Estoy trabajando con datos de recuento de OTU (esencialmente recuentos de lecturas de secuencias agrupadas), y tratando de determinar la abundancia diferencial de recuentos entre dos grupos. Por el momento, estamos utilizando un método definido en el artículo de Romero, et al titulado "La composición y estabilidad de la microbiota vaginal de las mujeres embarazadas normales es diferente de la de las mujeres no embarazadas", mediante el cual ajustamos el modelo utilizando Poisson, NB y ZINB (aplicando efectos mixtos cuando tenemos medidas repetidas), encontramos el modelo con el mejor ajuste (usando AIC/BIC), y usamos esos coeficientes y valores p para generar valores q y determinar OTUs significativamente abundantes entre los dos grupos que estamos comparando.
Mis preguntas son las siguientes: (1) Si mi modelo se parece a OTU ~ treatment
ou OTU ~ treatment + (1|studyid)
¿es mejor el AIC o el BIC? Los mismos individuos estarán en todas las comparaciones, así que no piense en que me preocupan las diferencias en el tamaño de la muestra. Romero utiliza el AIC, pero también parece haber algún argumento a favor del BIC, y no estoy seguro de en qué casos uno es más correcto que el otro.
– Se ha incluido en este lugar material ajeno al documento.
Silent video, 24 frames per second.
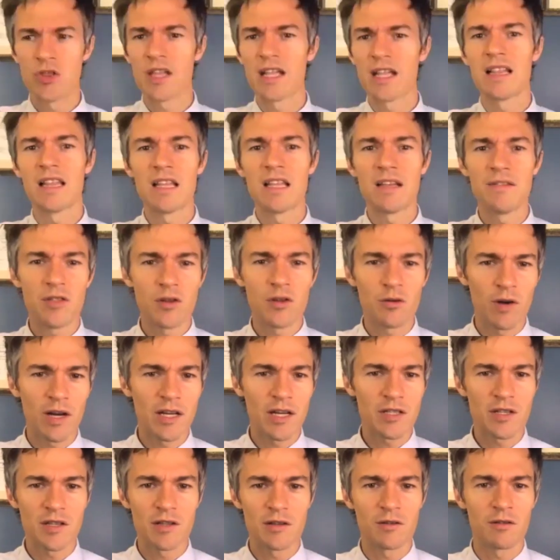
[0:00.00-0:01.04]
live the
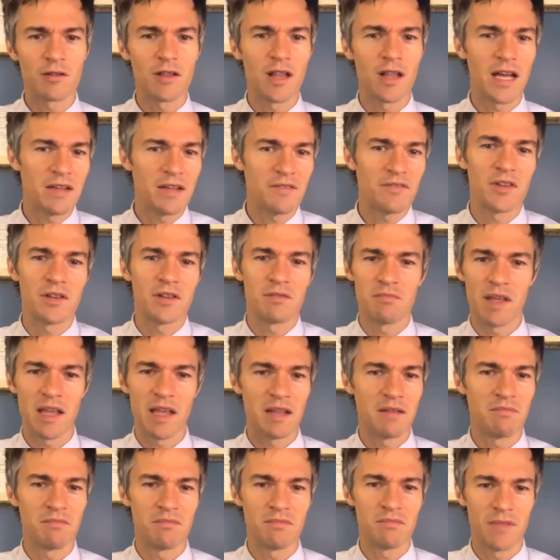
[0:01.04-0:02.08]
rest of their life and
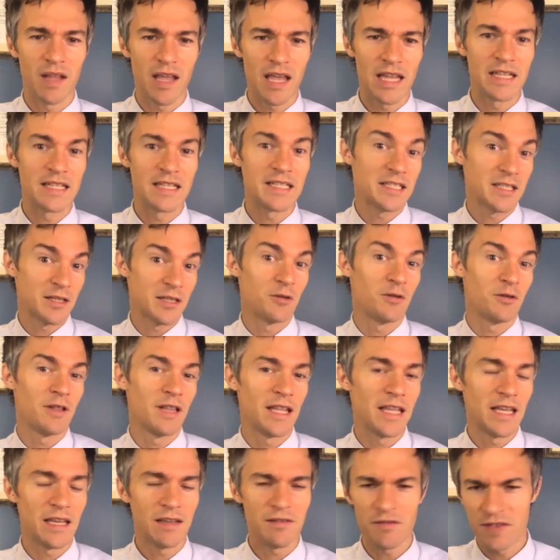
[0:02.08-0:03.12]
and and still
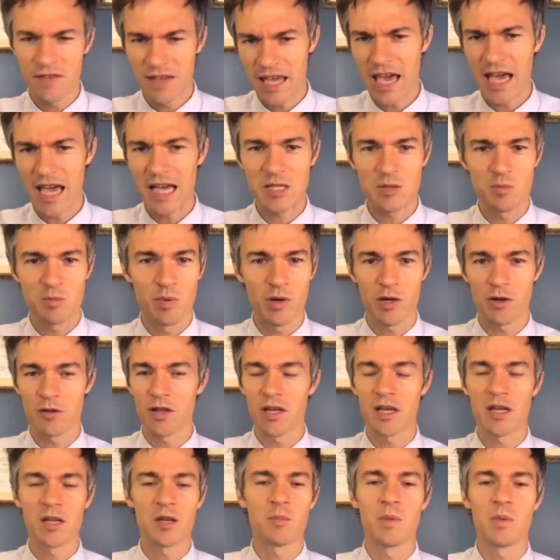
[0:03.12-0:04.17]
live yes but are
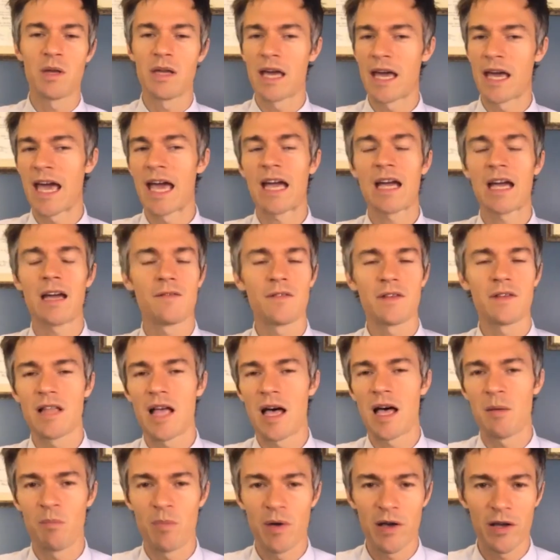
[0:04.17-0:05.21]
they going to be a heck of a
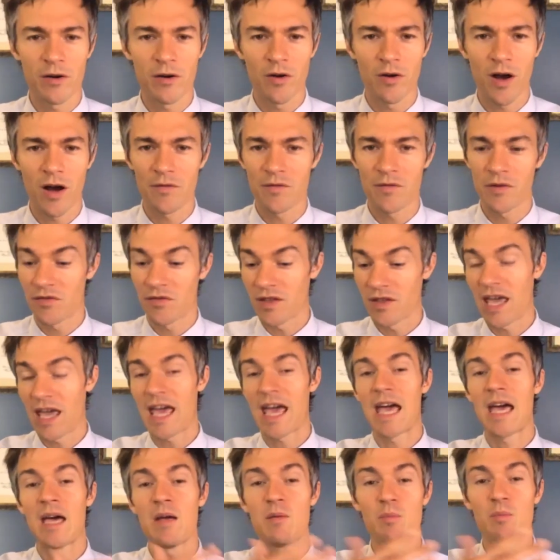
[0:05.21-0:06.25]
lot better off if they
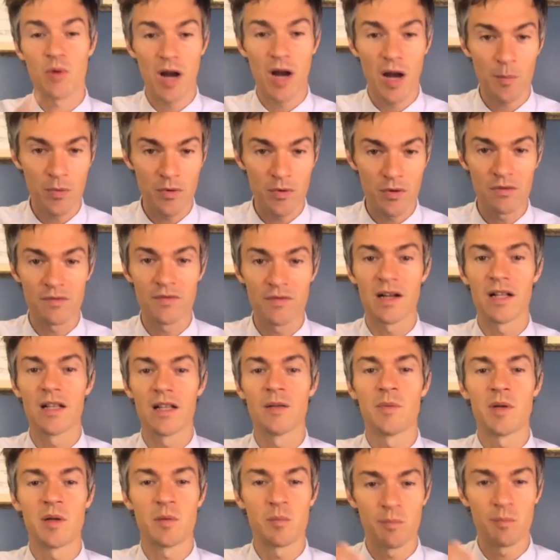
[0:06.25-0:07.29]
had proper
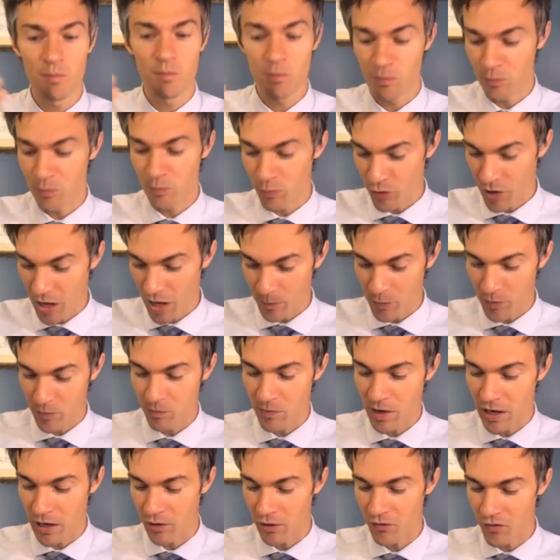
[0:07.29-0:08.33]
development proper mm-hmm.
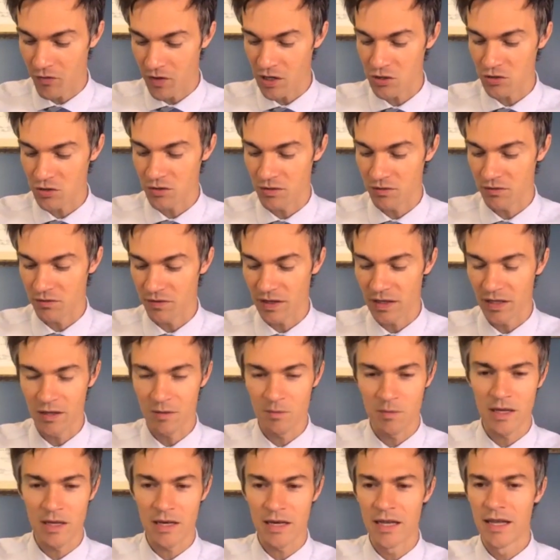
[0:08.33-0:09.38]
myofascial
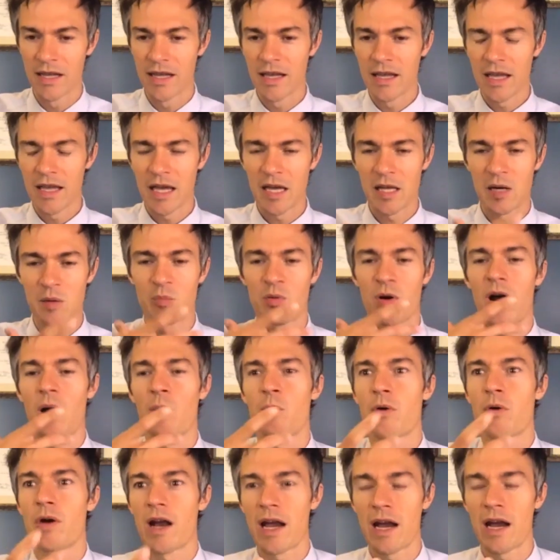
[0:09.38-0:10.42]
development and a
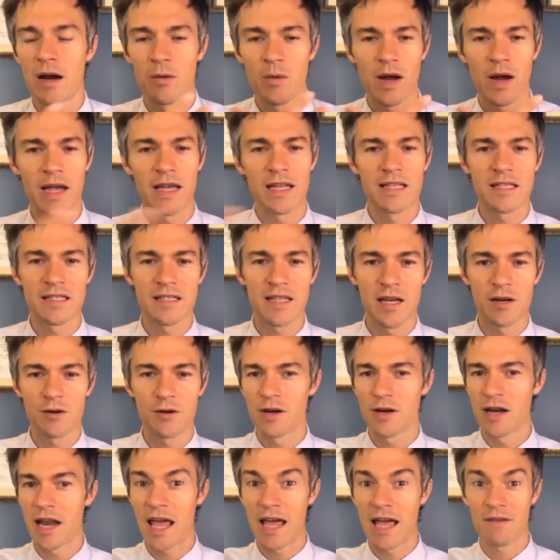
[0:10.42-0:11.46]
proper airway et
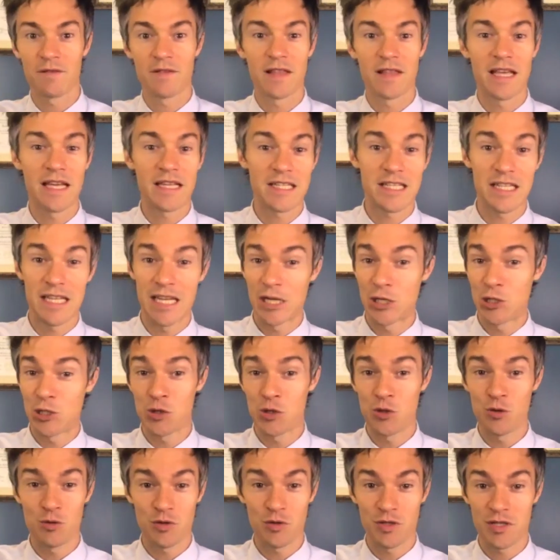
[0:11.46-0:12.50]
cetera and have less
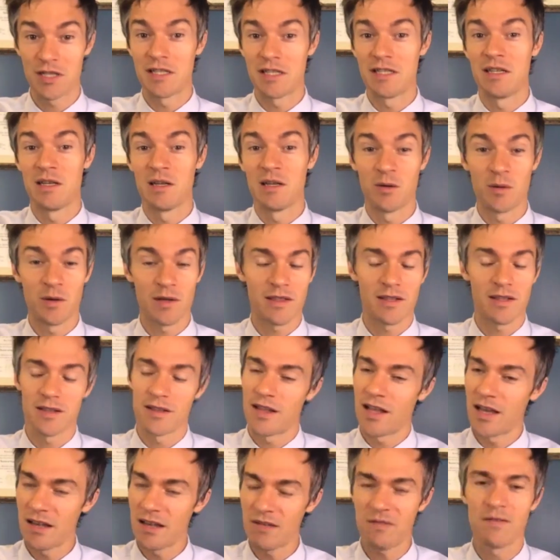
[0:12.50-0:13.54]
issues to deal with in
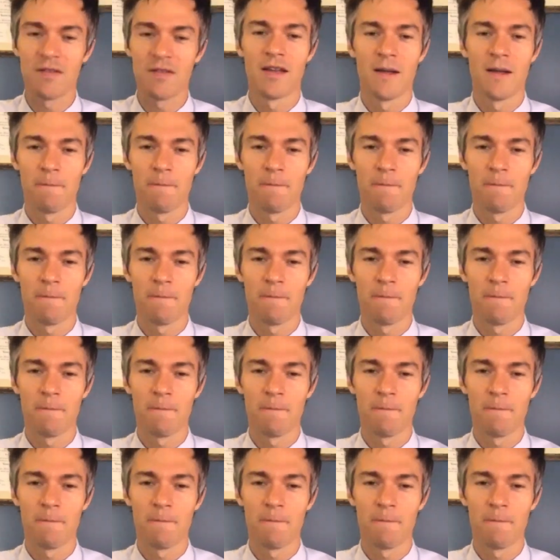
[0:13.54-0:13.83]
life mm-hmm.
(2) En la misma línea, supongo que puedo utilizar el AIC/BIC para las versiones de efectos mixtos de Poisson, NB y ZINB. Estoy utilizando las versiones implementadas en R utilizando el lme4
y glmmADMB
paquetes.
(3) Algunos de mis modelos no convergen y, hasta ahora, he tomado los modelos que no convergen y los considero no relevantes desde el punto de vista biológico. Por lo tanto, descarto los coeficientes/valores resultantes y sólo comparo los modelos que convergen. ¿Tiene esto sentido? ¿O debo considerar que los modelos que no convergen pueden seguir siendo útiles?
Sé que estas preguntas no se pueden validar en un banco, pero no estoy seguro de cómo crear un guión que sea lo más fiel posible a las bacterias que encontramos en nuestras muestras.